PROMPT —
Start the copy at the line holding "(1237.88 s to 1237.93 s)" and continue it exactly through the last line of the entries, leaving out pictures and anything else.

Saved data entries
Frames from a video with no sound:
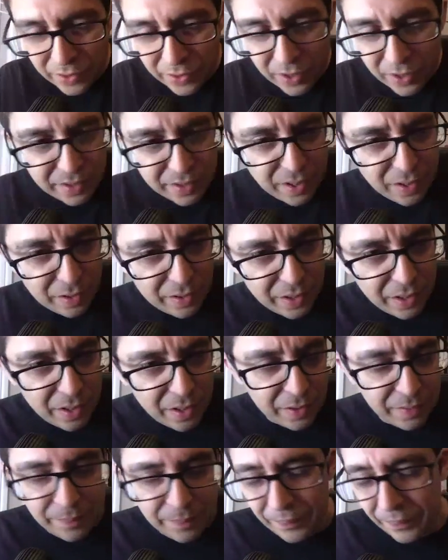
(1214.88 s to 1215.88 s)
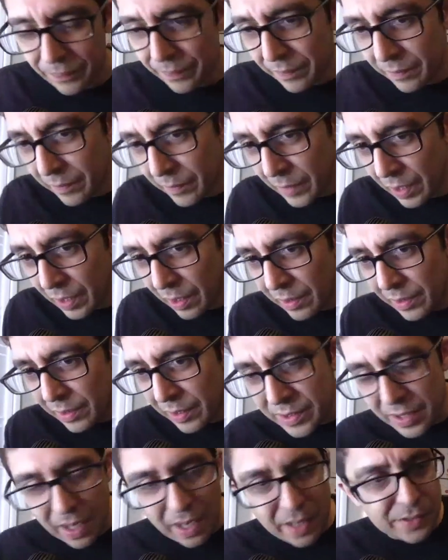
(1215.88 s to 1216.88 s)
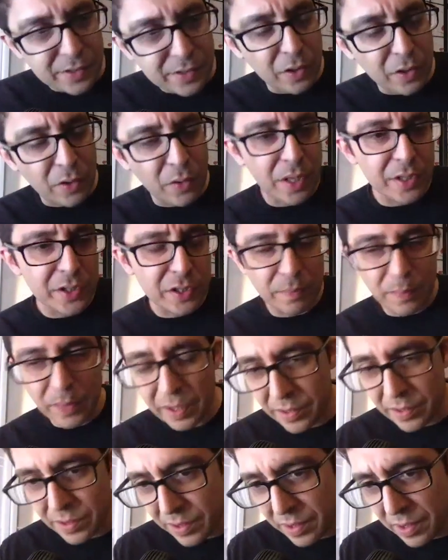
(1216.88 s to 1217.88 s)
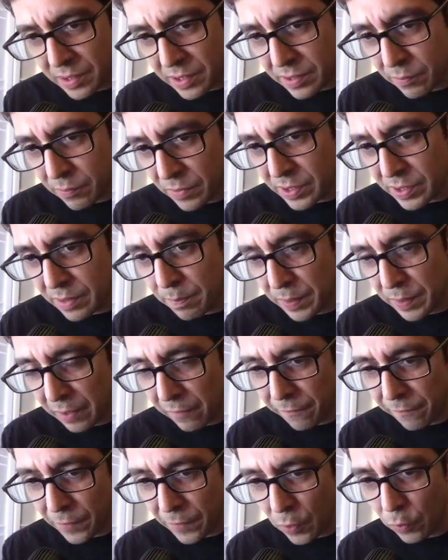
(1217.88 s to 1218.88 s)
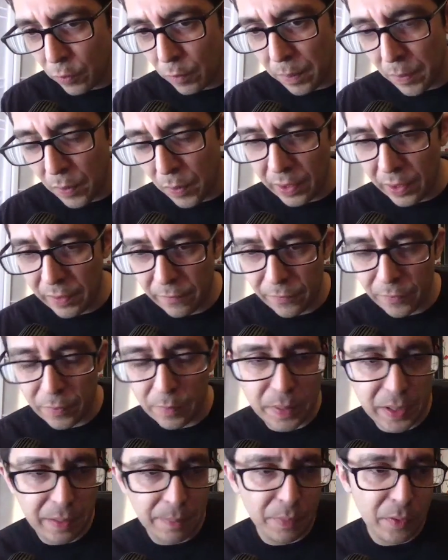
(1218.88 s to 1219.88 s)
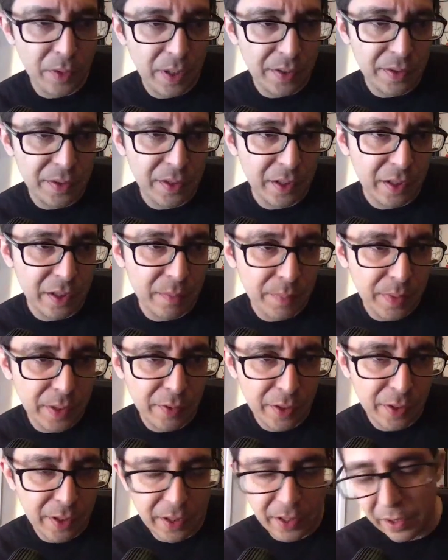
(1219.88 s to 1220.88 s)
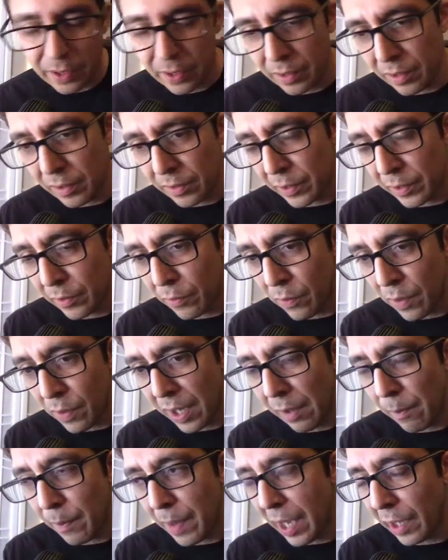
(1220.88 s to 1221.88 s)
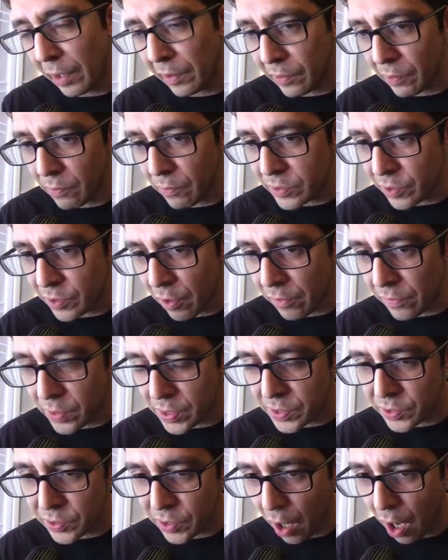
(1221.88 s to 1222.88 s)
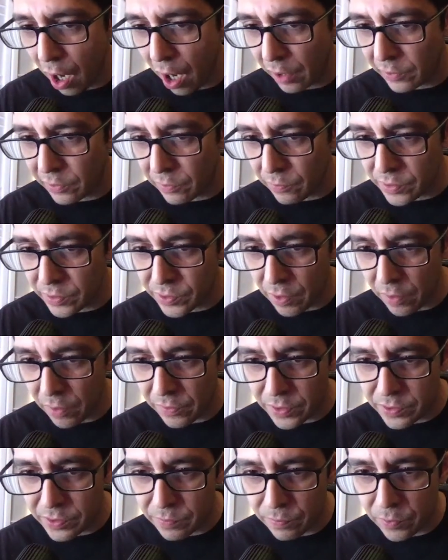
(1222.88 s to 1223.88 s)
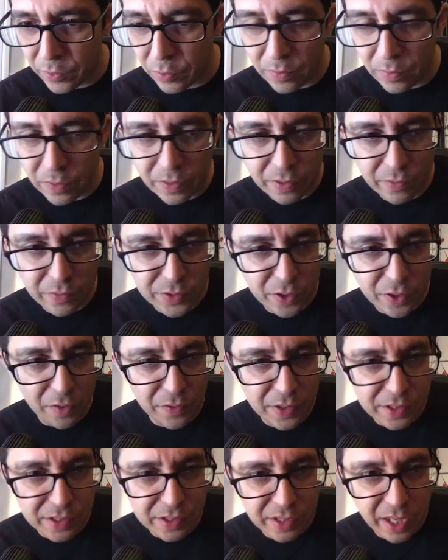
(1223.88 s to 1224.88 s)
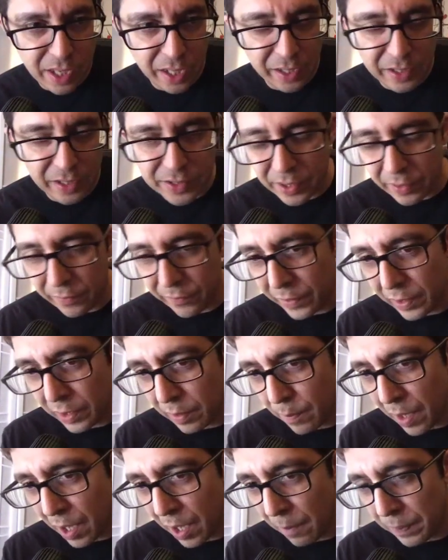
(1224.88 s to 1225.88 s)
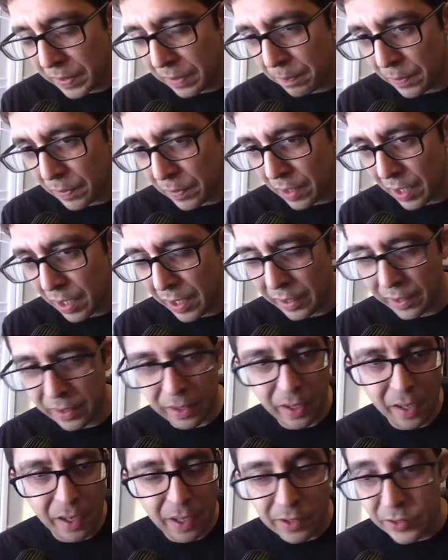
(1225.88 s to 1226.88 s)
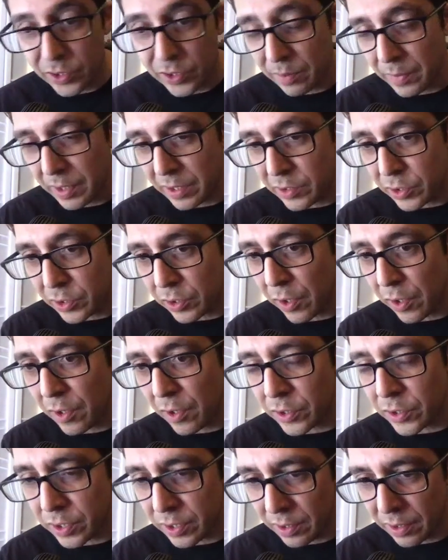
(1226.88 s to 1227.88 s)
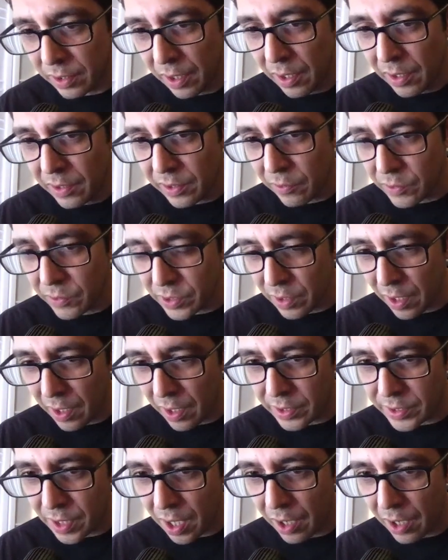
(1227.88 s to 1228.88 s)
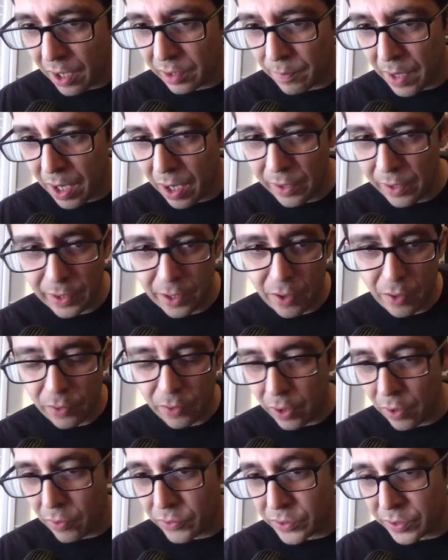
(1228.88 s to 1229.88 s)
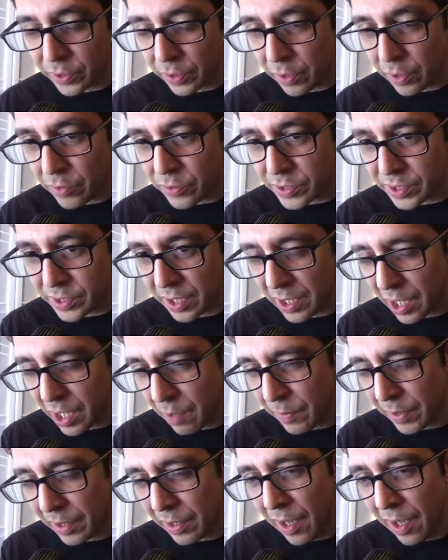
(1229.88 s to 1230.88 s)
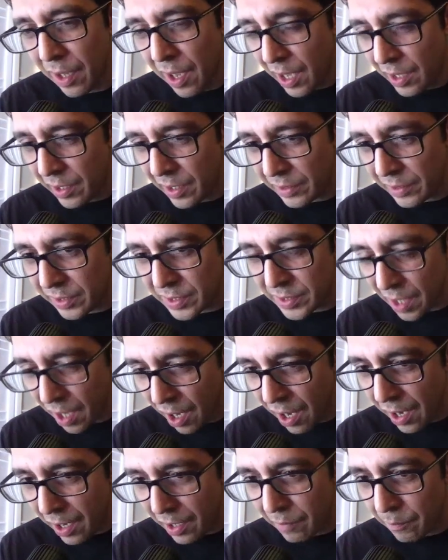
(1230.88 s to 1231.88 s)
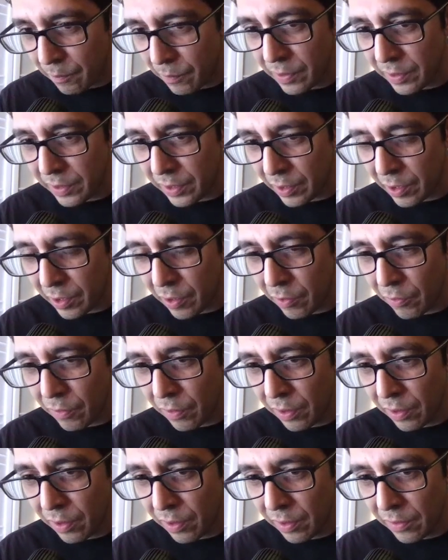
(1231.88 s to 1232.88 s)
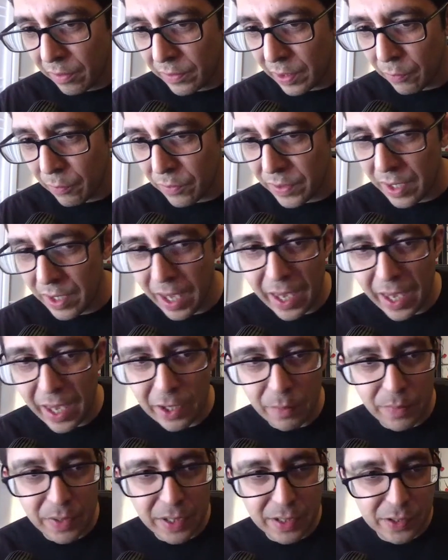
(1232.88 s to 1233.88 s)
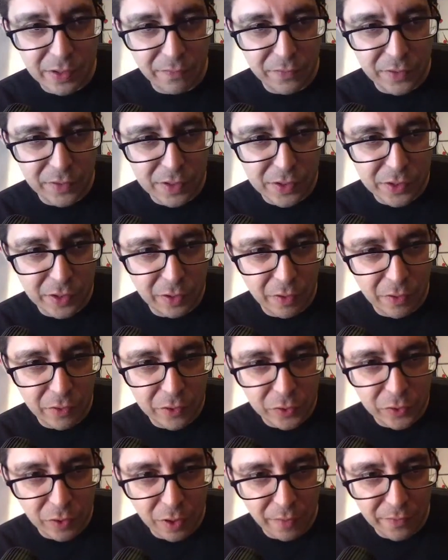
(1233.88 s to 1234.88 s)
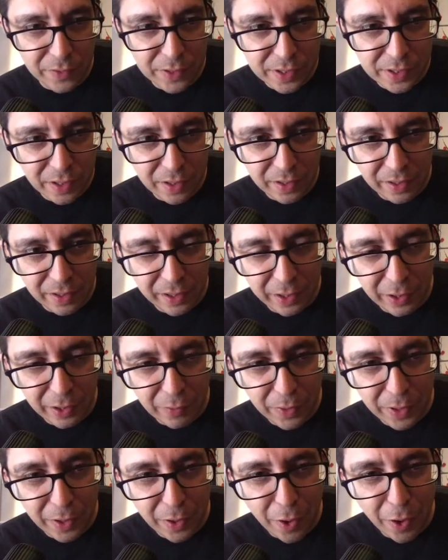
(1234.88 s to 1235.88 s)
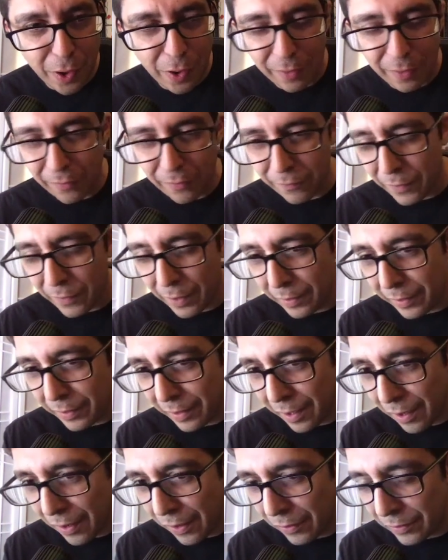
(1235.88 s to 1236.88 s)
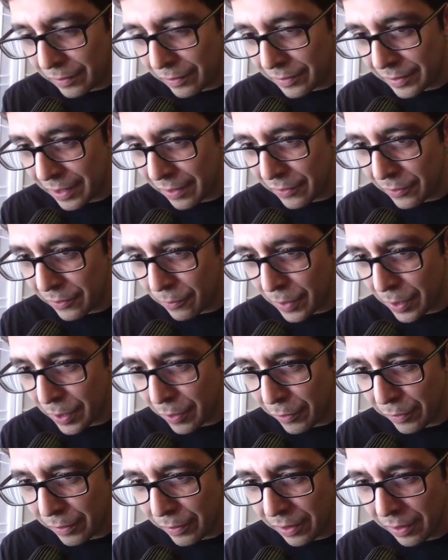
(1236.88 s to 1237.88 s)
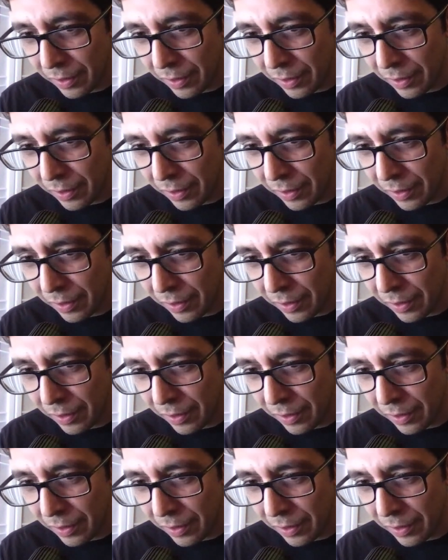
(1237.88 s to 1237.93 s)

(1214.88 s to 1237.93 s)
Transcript: right there, Leon. I need to ask a question because this was a big focal point for people in the community a little while back. There was all this talk, there was all this rumor, there was all this negativity about people like Jimmy Church, and there was a lot of talk about, Coast to Coast AM, and at the time, they were the enemies of disclosure all of a sudden. And here we are finding out down the road,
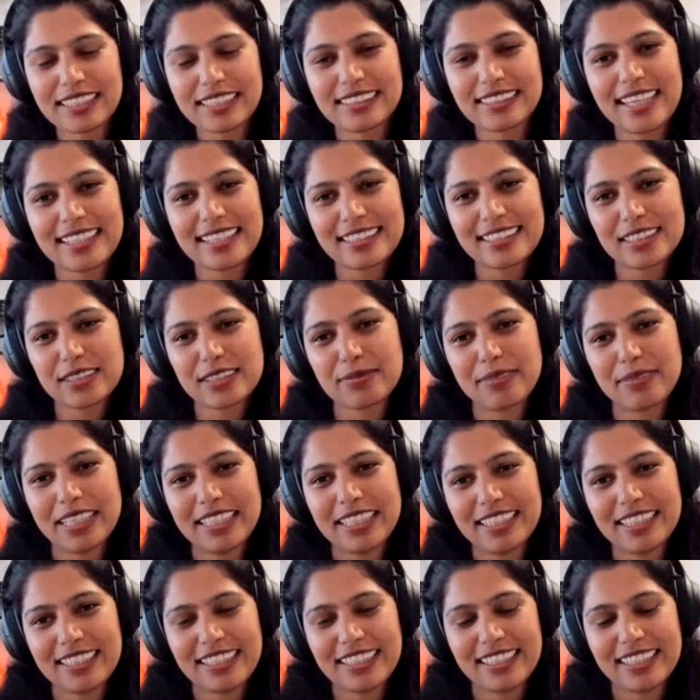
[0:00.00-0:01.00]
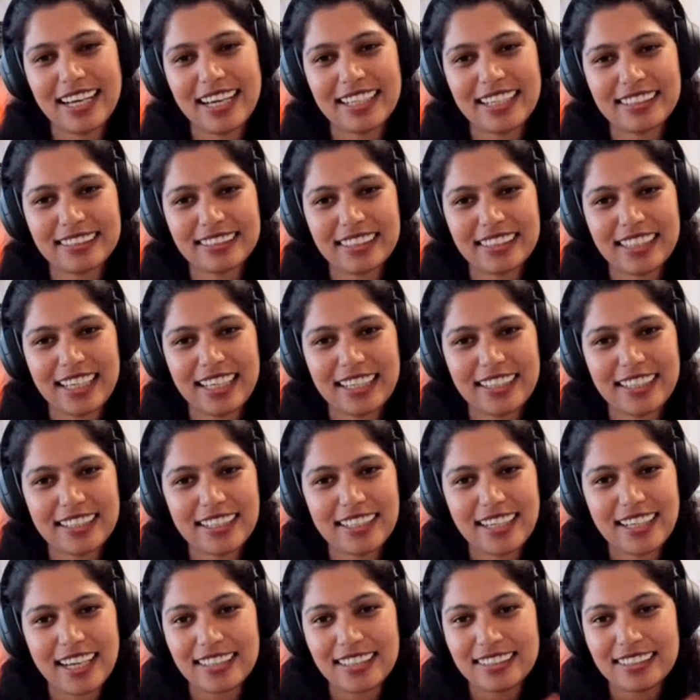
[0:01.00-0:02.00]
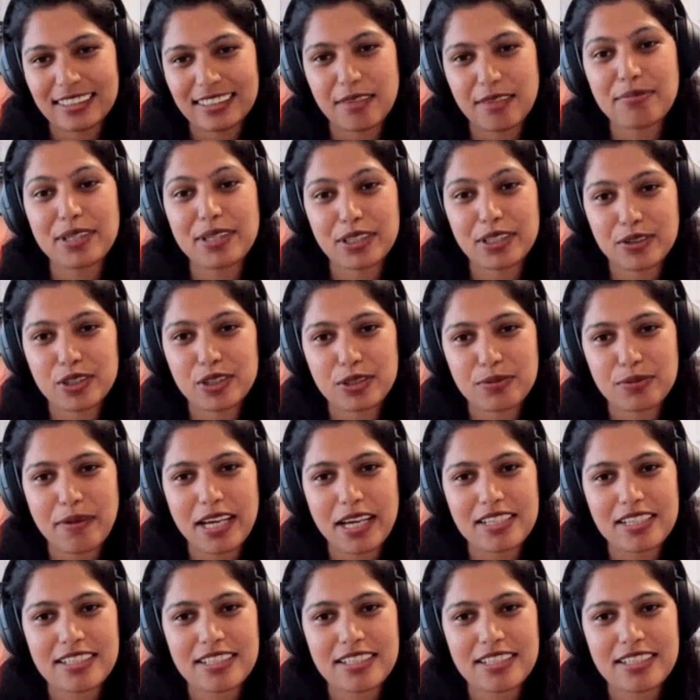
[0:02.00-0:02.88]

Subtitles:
excites me as somebody who is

WRITTEN SOLUTION —
(1237.88 s to 1237.93 s)

(1214.88 s to 1237.93 s)
Transcript: right there, Leon. I need to ask a question because this was a big focal point for people in the community a little while back. There was all this talk, there was all this rumor, there was all this negativity about people like Jimmy Church, and there was a lot of talk about, Coast to Coast AM, and at the time, they were the enemies of disclosure all of a sudden. And here we are finding out down the road,
[0:00.00-0:01.00]
[0:01.00-0:02.00]
[0:02.00-0:02.88]

Subtitles:
excites me as somebody who is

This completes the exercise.